Brazilian actress (born 1961)

Maria Beatriz Parpinelli Seidl (born 19 September 1961) is a Brazilian actress.

== Career ==

On television, she took roles in notable telenovelas and miniseries as Paraíso, Louco Amor, Dona Beija, Mandala, Vale Tudo, Vamp, Engraçadinha... Seus Amores e Seus Pecados, Memorial de Maria Moura, Alma Gêmea and Insensato Coração. but she is best remembered by the performance as the bitchy and envious Gláucia in A Gata Comeu, one of her greatest hits.

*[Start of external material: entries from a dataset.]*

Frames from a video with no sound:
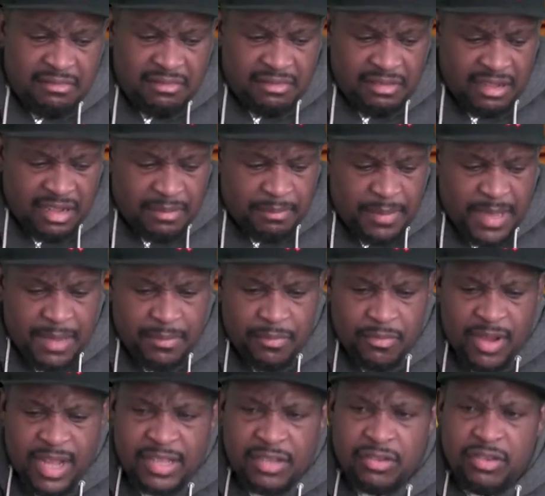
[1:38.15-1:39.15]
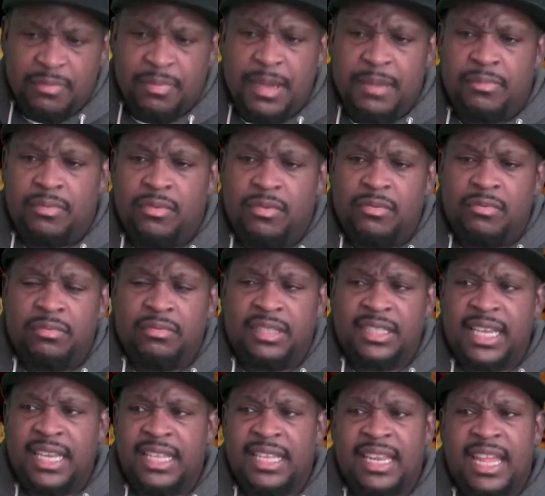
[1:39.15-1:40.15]
look, people, I know you people
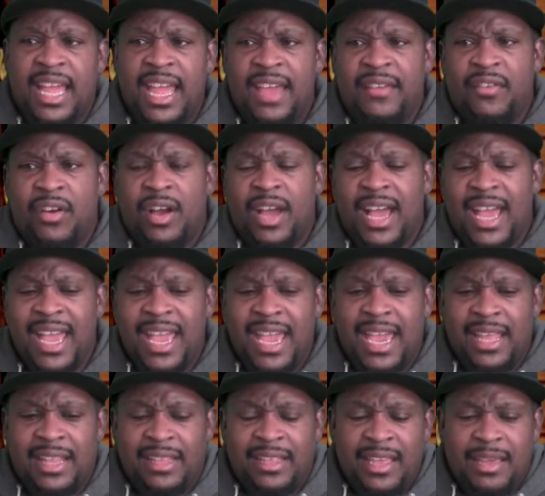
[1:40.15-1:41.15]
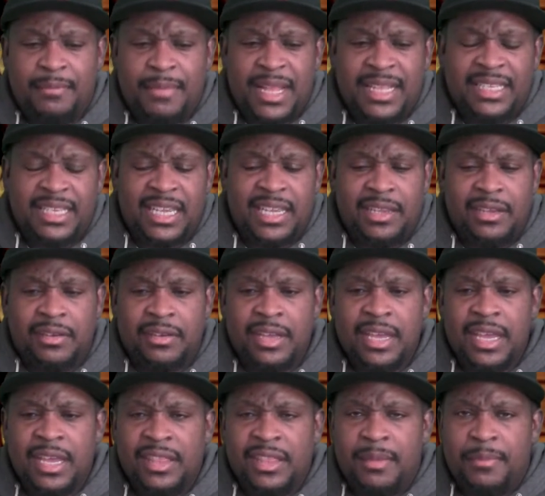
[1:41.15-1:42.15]
say that I had in my tenure
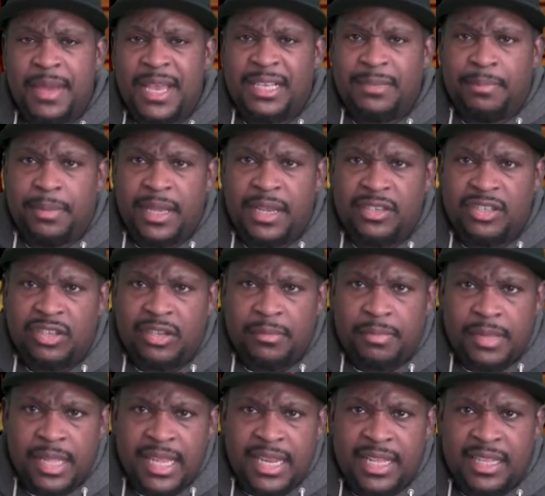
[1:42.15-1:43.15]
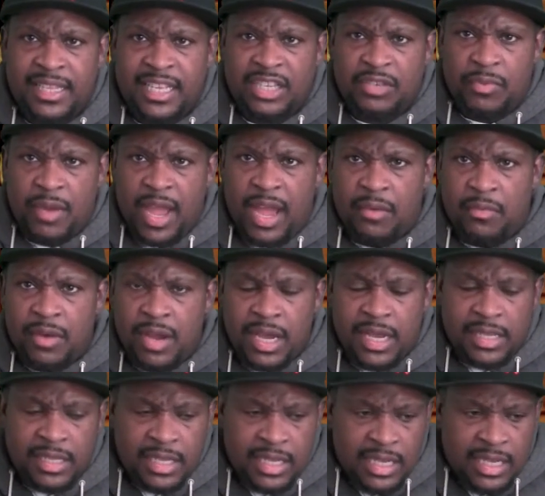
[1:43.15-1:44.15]
the best players on the planet. That's why I
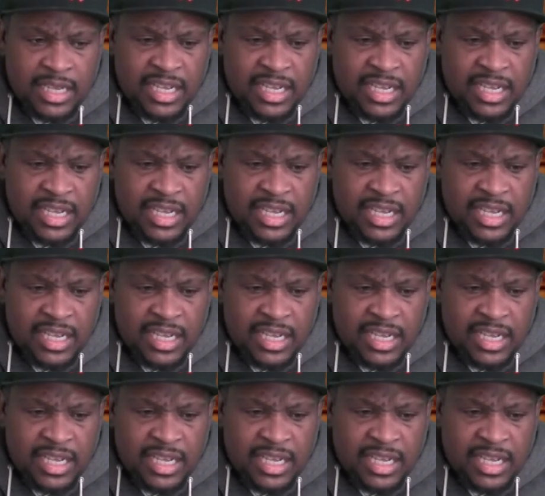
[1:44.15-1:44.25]
won.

Seidl was revealed on the Silvio de Abreu's telenovela Jogo da Vida.

Vera, her character in Malhação, discovered a breast cancer and was undergoing a radical mastectomy (choosing, a courageous decision not to reconstruct the breast lost).

In theater, she portrayed the protagonist on Bernard Shaw's play Candida.

In 2007 she made a cameo in the telenovela Duas Caras. In 2008, she was in two episodes of Casos e Acasos.

In 2009, she was cast in the microseries Deu a Louca no Tempo. In the same year, she took part in the remake Paraíso. The actress had been cast in the first version of this telenovela, in 1982.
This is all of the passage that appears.